* _Record excerpts_:
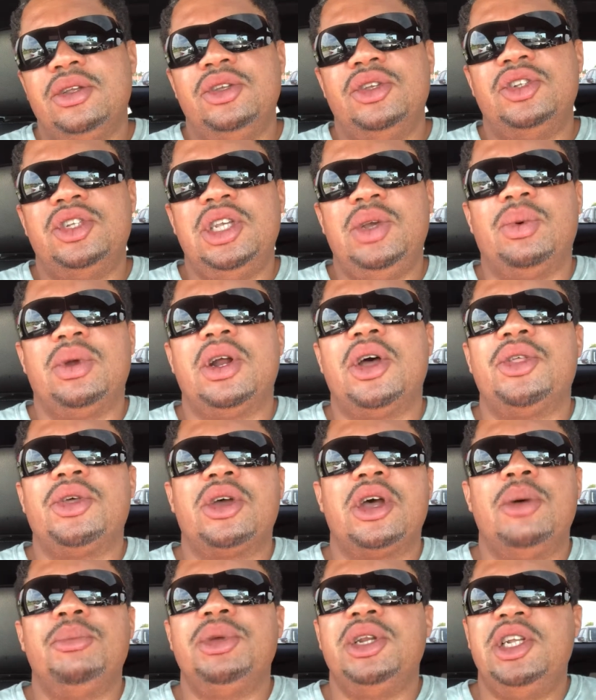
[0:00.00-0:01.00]
you see what other
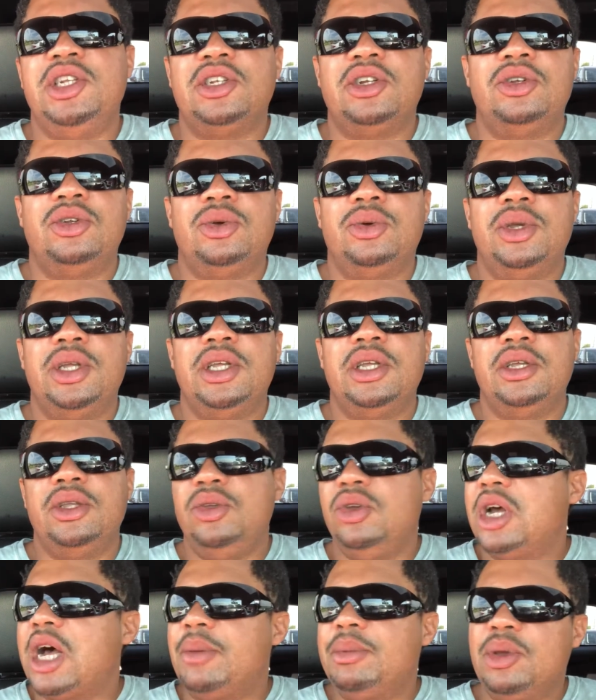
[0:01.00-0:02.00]
companies are doing,
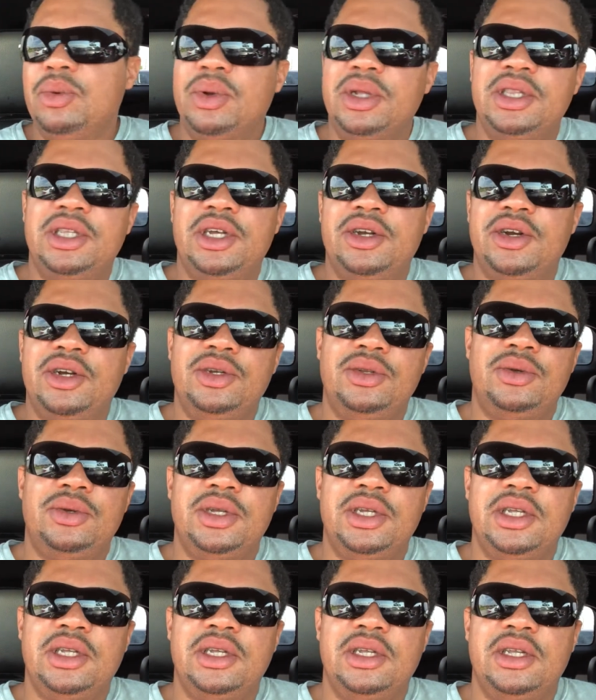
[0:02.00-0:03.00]
you copy what they're
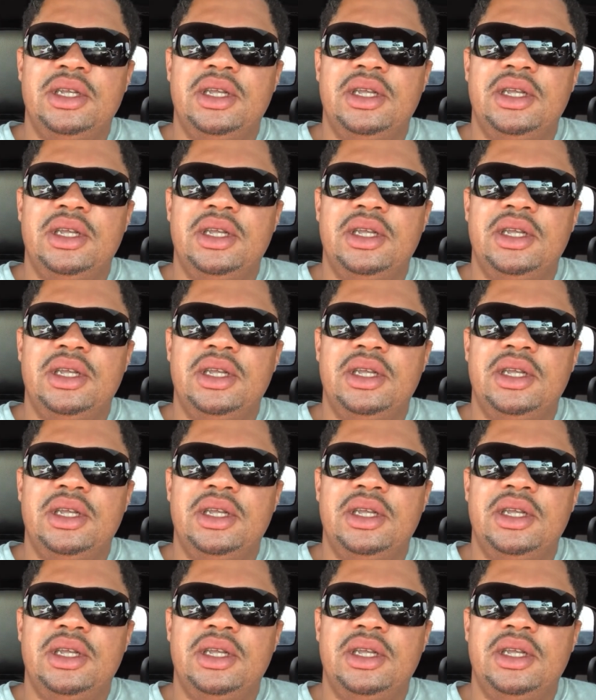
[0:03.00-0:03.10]
doing,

* _What to do_:
A verbatim rendering of the listing above is required, without any of its pictures.

* _Answer box_:
[0:00.00-0:01.00]
you see what other
[0:01.00-0:02.00]
companies are doing,
[0:02.00-0:03.00]
you copy what they're
[0:03.00-0:03.10]
doing,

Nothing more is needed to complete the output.